**Action item:** The answer should contain all of the records below, each one copied word for word.

--- Supplied information ---

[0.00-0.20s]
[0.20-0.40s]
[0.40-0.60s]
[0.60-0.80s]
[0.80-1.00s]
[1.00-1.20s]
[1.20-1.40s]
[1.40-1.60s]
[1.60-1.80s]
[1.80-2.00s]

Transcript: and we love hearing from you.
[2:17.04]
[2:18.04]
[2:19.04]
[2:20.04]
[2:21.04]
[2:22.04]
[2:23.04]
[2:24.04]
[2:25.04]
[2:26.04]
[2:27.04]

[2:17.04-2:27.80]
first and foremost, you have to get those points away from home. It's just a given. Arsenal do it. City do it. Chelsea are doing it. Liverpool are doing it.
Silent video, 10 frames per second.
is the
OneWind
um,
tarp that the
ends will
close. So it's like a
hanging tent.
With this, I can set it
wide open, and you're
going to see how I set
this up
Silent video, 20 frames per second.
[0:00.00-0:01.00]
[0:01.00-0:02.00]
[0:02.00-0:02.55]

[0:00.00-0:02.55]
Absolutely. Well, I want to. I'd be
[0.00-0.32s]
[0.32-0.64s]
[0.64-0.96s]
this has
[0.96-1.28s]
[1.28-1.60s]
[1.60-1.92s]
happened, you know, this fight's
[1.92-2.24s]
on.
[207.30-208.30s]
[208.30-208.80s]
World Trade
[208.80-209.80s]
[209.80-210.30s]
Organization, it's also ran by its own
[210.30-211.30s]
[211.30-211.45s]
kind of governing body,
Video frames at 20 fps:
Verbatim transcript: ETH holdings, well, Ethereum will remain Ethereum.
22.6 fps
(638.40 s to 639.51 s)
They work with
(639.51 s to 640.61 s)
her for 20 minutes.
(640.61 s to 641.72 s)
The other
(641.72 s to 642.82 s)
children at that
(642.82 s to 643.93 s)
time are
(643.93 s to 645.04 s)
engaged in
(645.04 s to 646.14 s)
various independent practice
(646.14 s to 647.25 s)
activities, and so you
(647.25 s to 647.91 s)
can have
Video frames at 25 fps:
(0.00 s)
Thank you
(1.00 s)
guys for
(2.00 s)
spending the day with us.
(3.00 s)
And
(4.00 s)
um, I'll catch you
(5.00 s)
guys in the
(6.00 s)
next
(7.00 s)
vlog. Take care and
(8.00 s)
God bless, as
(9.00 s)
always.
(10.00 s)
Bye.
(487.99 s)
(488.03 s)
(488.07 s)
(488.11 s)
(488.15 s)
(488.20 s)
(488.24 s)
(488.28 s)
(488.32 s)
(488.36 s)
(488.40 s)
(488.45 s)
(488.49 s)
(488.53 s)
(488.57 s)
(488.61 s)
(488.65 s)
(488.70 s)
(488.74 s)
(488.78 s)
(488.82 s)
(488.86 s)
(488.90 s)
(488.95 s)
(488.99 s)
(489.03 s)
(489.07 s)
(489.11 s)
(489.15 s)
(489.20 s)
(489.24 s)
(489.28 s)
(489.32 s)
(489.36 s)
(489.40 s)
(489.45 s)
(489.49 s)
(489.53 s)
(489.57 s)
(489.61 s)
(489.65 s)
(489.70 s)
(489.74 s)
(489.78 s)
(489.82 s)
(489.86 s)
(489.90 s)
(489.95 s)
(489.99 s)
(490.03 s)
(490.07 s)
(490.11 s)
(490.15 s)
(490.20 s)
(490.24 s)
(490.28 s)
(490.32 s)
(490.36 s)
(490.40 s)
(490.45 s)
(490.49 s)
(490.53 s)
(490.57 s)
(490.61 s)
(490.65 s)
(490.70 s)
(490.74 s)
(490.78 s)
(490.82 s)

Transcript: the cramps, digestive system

---

**Result below:**
[0.00-0.20s]
[0.20-0.40s]
[0.40-0.60s]
[0.60-0.80s]
[0.80-1.00s]
[1.00-1.20s]
[1.20-1.40s]
[1.40-1.60s]
[1.60-1.80s]
[1.80-2.00s]

Transcript: and we love hearing from you.
[2:17.04]
[2:18.04]
[2:19.04]
[2:20.04]
[2:21.04]
[2:22.04]
[2:23.04]
[2:24.04]
[2:25.04]
[2:26.04]
[2:27.04]

[2:17.04-2:27.80]
first and foremost, you have to get those points away from home. It's just a given. Arsenal do it. City do it. Chelsea are doing it. Liverpool are doing it.
Silent video, 10 frames per second.
is the
OneWind
um,
tarp that the
ends will
close. So it's like a
hanging tent.
With this, I can set it
wide open, and you're
going to see how I set
this up
Silent video, 20 frames per second.
[0:00.00-0:01.00]
[0:01.00-0:02.00]
[0:02.00-0:02.55]

[0:00.00-0:02.55]
Absolutely. Well, I want to. I'd be
[0.00-0.32s]
[0.32-0.64s]
[0.64-0.96s]
this has
[0.96-1.28s]
[1.28-1.60s]
[1.60-1.92s]
happened, you know, this fight's
[1.92-2.24s]
on.
[207.30-208.30s]
[208.30-208.80s]
World Trade
[208.80-209.80s]
[209.80-210.30s]
Organization, it's also ran by its own
[210.30-211.30s]
[211.30-211.45s]
kind of governing body,
Video frames at 20 fps:
Verbatim transcript: ETH holdings, well, Ethereum will remain Ethereum.
22.6 fps
(638.40 s to 639.51 s)
They work with
(639.51 s to 640.61 s)
her for 20 minutes.
(640.61 s to 641.72 s)
The other
(641.72 s to 642.82 s)
children at that
(642.82 s to 643.93 s)
time are
(643.93 s to 645.04 s)
engaged in
(645.04 s to 646.14 s)
various independent practice
(646.14 s to 647.25 s)
activities, and so you
(647.25 s to 647.91 s)
can have
Video frames at 25 fps:
(0.00 s)
Thank you
(1.00 s)
guys for
(2.00 s)
spending the day with us.
(3.00 s)
And
(4.00 s)
um, I'll catch you
(5.00 s)
guys in the
(6.00 s)
next
(7.00 s)
vlog. Take care and
(8.00 s)
God bless, as
(9.00 s)
always.
(10.00 s)
Bye.
(487.99 s)
(488.03 s)
(488.07 s)
(488.11 s)
(488.15 s)
(488.20 s)
(488.24 s)
(488.28 s)
(488.32 s)
(488.36 s)
(488.40 s)
(488.45 s)
(488.49 s)
(488.53 s)
(488.57 s)
(488.61 s)
(488.65 s)
(488.70 s)
(488.74 s)
(488.78 s)
(488.82 s)
(488.86 s)
(488.90 s)
(488.95 s)
(488.99 s)
(489.03 s)
(489.07 s)
(489.11 s)
(489.15 s)
(489.20 s)
(489.24 s)
(489.28 s)
(489.32 s)
(489.36 s)
(489.40 s)
(489.45 s)
(489.49 s)
(489.53 s)
(489.57 s)
(489.61 s)
(489.65 s)
(489.70 s)
(489.74 s)
(489.78 s)
(489.82 s)
(489.86 s)
(489.90 s)
(489.95 s)
(489.99 s)
(490.03 s)
(490.07 s)
(490.11 s)
(490.15 s)
(490.20 s)
(490.24 s)
(490.28 s)
(490.32 s)
(490.36 s)
(490.40 s)
(490.45 s)
(490.49 s)
(490.53 s)
(490.57 s)
(490.61 s)
(490.65 s)
(490.70 s)
(490.74 s)
(490.78 s)
(490.82 s)

Transcript: the cramps, digestive system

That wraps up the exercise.